Our walk is not just a walk. It’s a practice. It’s a way of staying active, of getting out there, of attending to our mental health, maintaining our happiness. We connect with each other while we commune with the forest, carrying our binoculars every day in case there are critters upon which to spy. Carol is working on birding by ear, and I’m working on listening to my heart; I help her learn birdsong while she helps me learn heartsong. Even though we’re alone together day after day, we strengthen each other to make it through this time of isolation. I can’t imagine trying to do this alone.
A little more than two years ago, on Carol’s birthday, I was diagnosed with an aggressive strain of prostate cancer. The following day I got a letter from the university president granting me emeritus status. Among other things, this means that when I publish, I still do so as a member of the SCU faculty. I’m still very much part of the community I so cherish. That letter gave me the courage to face two arduous years of therapy, during which time I was fortunate to publish a couple books. I’m still writing—my editor and I call the work-in-progress “Book #3”—and still drawing strength from a community that’s situated over a thousand miles to the south.
Community is where you find it. I found a wonderful community up here called the Seattle Cancer Care Alliance, but I’m done with them now and they’re done with me, and that’s a good thing. I’ve recently enrolled in the long-term survivorship program at the Island Hospital over on Fidalgo Island, and I only have to visit them once every six months. The news here for friends, colleagues, former students and former dorm-mates is that you can scratch me off your worry list for now. (And thanks for all the encouragement when I needed it.)

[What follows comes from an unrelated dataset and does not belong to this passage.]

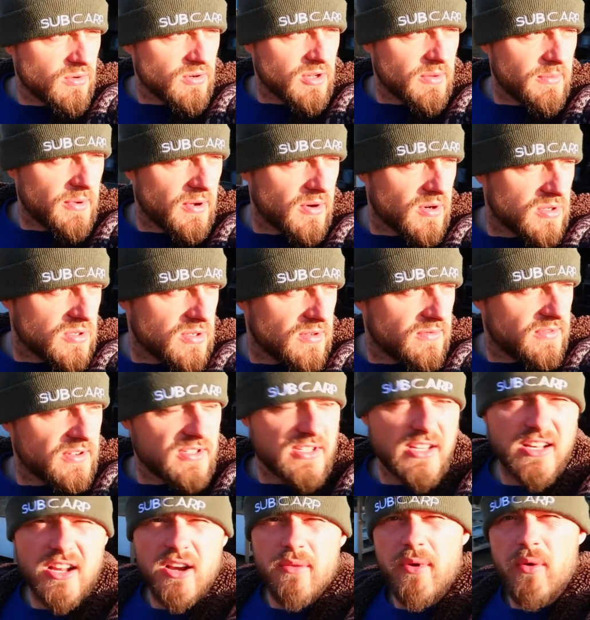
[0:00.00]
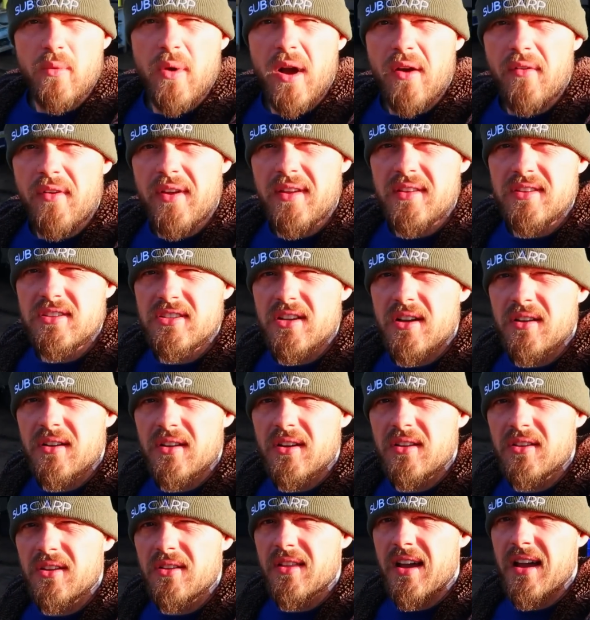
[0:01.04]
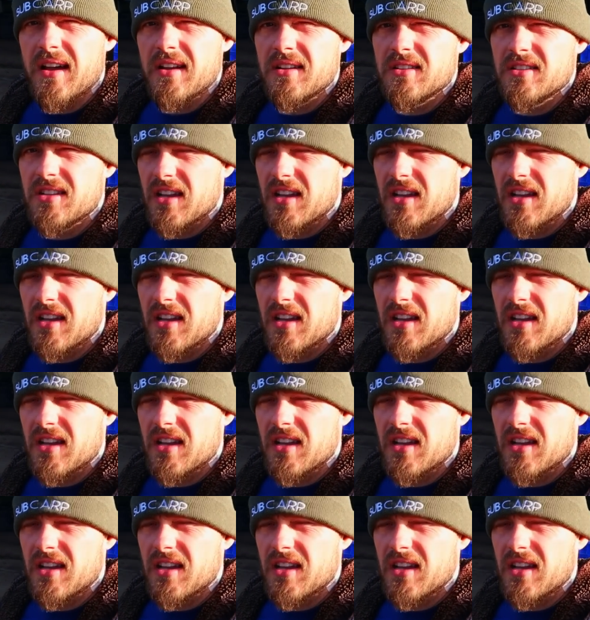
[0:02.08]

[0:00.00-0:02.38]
all, to be honest with you. It's a little bit worrying, so I'm gonna do that in a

The understory of the forest where I live is full of Nootka rose, evergreen salal, low Oregon grape, huckleberry and a whoosh of a flowering shrub called “ocean spray.” The deer love to browse on the roses, and whenever I see them doing so I chase them away. This may be why my closest neighbor, a retired travel editor for a major newspaper, refers to me in his blog as “John the Mad Birder.” But this birder spends his mornings writing and the better part of his afternoons splitting firewood. When I’m working on the woodpile I think often of former students, holding them in my heart and sending them vibes of encouragement, hoping that they’re able to build upon whatever they discovered at SCU.
The SCU Storytelling Team has invited me to blog for Illuminate from time to time, and I’ve eagerly taken them up on the offer. It gives me a chance to reconnect with a community that continues to energize me, at a time when we can all use another connection or two.
Treasure your connections, even if you can’t be with them for a while longer. However you can, draw strength from your community. A pandemic is best fought with patience, so focus on living in the present without being in a rush to get back to normal, not even for the holidays. If you need help, get help. Wherever you find joy, celebrate it. And never, ever, cross-pollinate by deception. Let’s leave that to the orchids.